*** Begin section ***

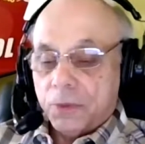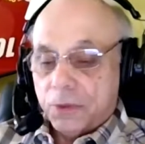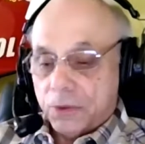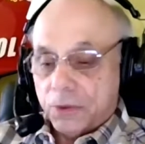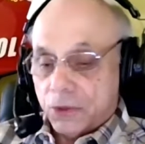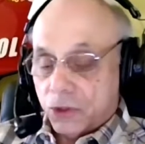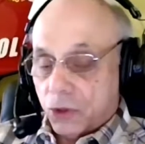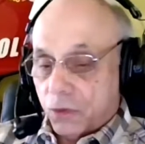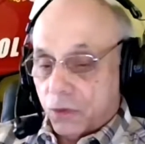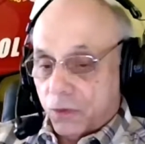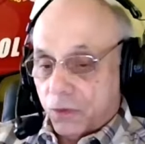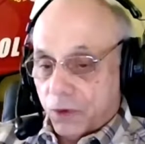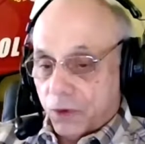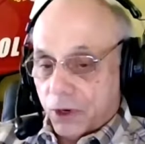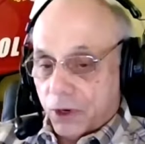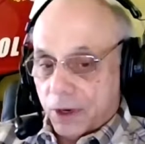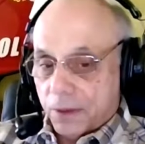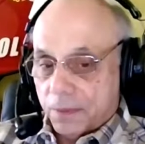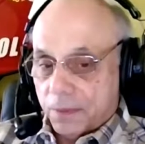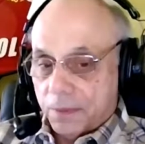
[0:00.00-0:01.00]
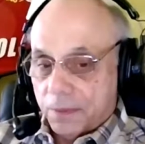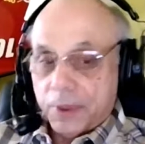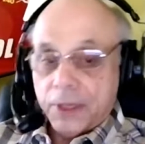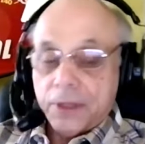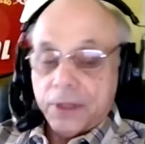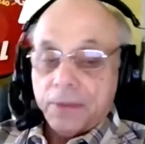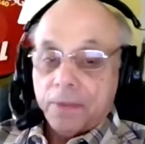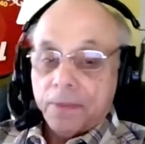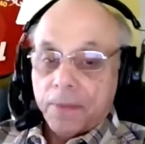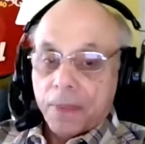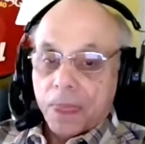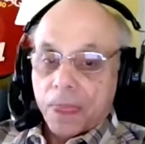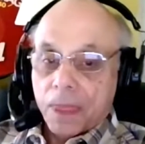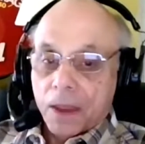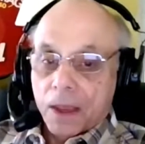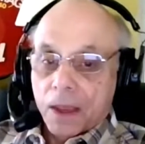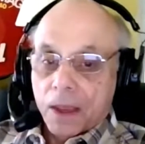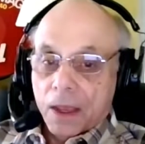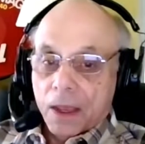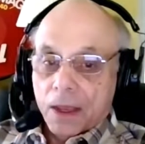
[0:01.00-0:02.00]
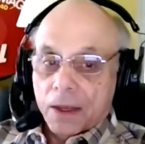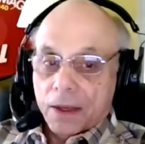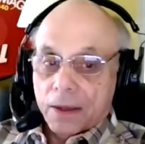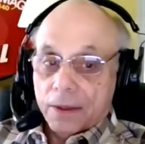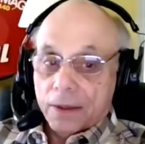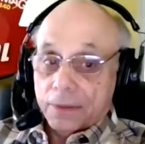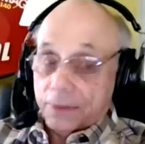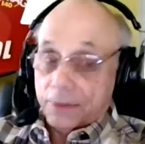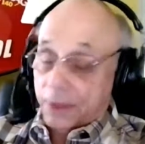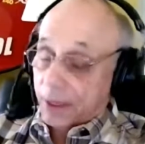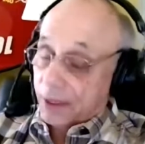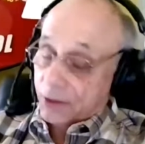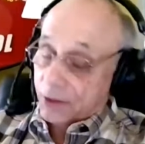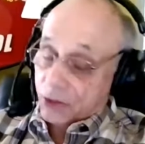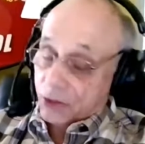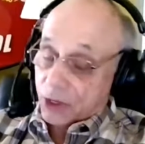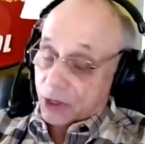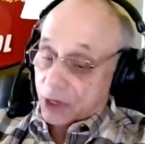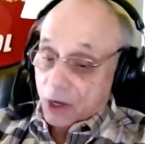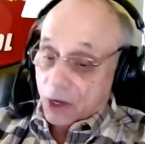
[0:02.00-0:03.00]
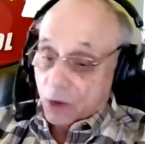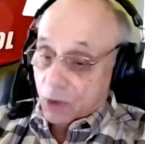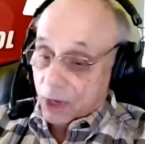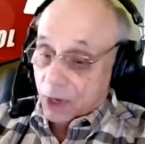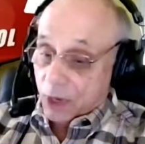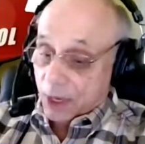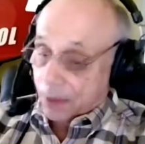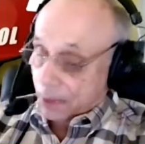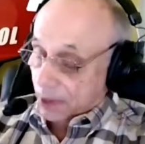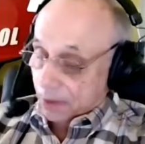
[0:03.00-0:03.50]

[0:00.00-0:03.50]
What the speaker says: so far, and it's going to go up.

*** End section ***
*** Begin section ***

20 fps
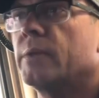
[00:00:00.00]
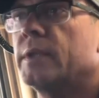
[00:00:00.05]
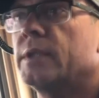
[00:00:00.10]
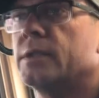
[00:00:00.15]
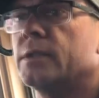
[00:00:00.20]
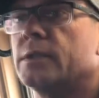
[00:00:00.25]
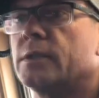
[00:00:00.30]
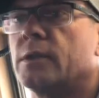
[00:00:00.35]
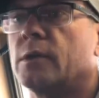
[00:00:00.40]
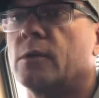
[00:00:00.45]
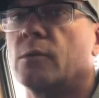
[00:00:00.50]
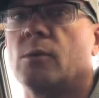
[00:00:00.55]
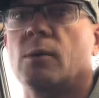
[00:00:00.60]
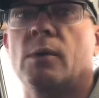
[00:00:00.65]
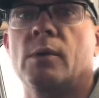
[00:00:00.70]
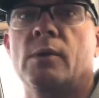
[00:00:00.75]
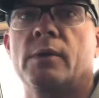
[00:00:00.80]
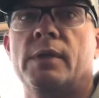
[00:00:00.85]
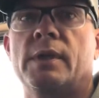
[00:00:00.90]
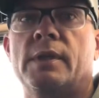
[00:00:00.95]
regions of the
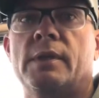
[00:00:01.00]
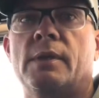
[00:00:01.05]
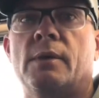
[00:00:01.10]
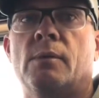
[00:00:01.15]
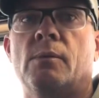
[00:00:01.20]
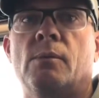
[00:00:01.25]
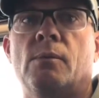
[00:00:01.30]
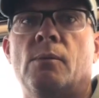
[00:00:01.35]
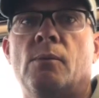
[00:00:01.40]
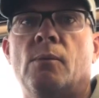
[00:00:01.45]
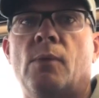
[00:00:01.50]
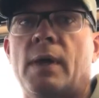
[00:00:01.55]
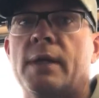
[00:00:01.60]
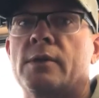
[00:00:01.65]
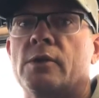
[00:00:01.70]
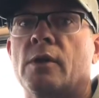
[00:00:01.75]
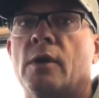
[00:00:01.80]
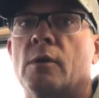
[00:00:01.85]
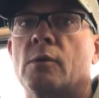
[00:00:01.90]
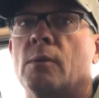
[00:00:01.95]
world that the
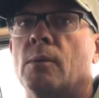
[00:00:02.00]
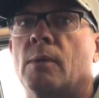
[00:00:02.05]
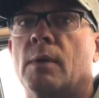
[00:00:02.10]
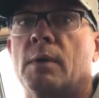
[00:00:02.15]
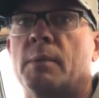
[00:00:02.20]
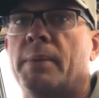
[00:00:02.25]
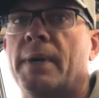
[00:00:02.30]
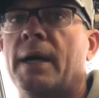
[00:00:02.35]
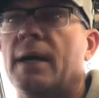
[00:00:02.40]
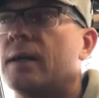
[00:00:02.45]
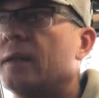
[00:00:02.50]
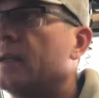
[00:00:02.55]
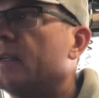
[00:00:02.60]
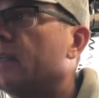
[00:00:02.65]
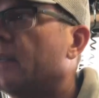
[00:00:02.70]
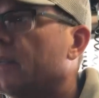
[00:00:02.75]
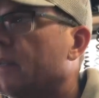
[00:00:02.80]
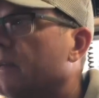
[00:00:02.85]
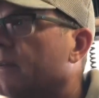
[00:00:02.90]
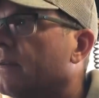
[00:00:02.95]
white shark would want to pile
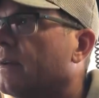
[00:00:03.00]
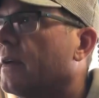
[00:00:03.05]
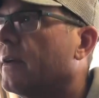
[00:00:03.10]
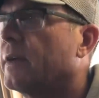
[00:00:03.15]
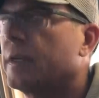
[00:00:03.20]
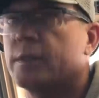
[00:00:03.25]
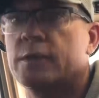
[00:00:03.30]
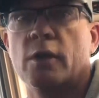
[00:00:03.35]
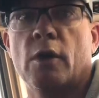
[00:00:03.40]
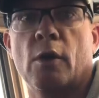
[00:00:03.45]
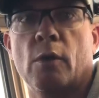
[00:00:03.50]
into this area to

*** End section ***

=== What is being asked ===
For the data above, set down exactly the lines from the line with "[0:00.00-0:01.00]" to the line with "What the speaker", both included, leaving pictures out.

=== Task solution ===
[0:00.00-0:01.00]
[0:01.00-0:02.00]
[0:02.00-0:03.00]
[0:03.00-0:03.50]

[0:00.00-0:03.50]
What the speaker says: so far, and it's going to go up.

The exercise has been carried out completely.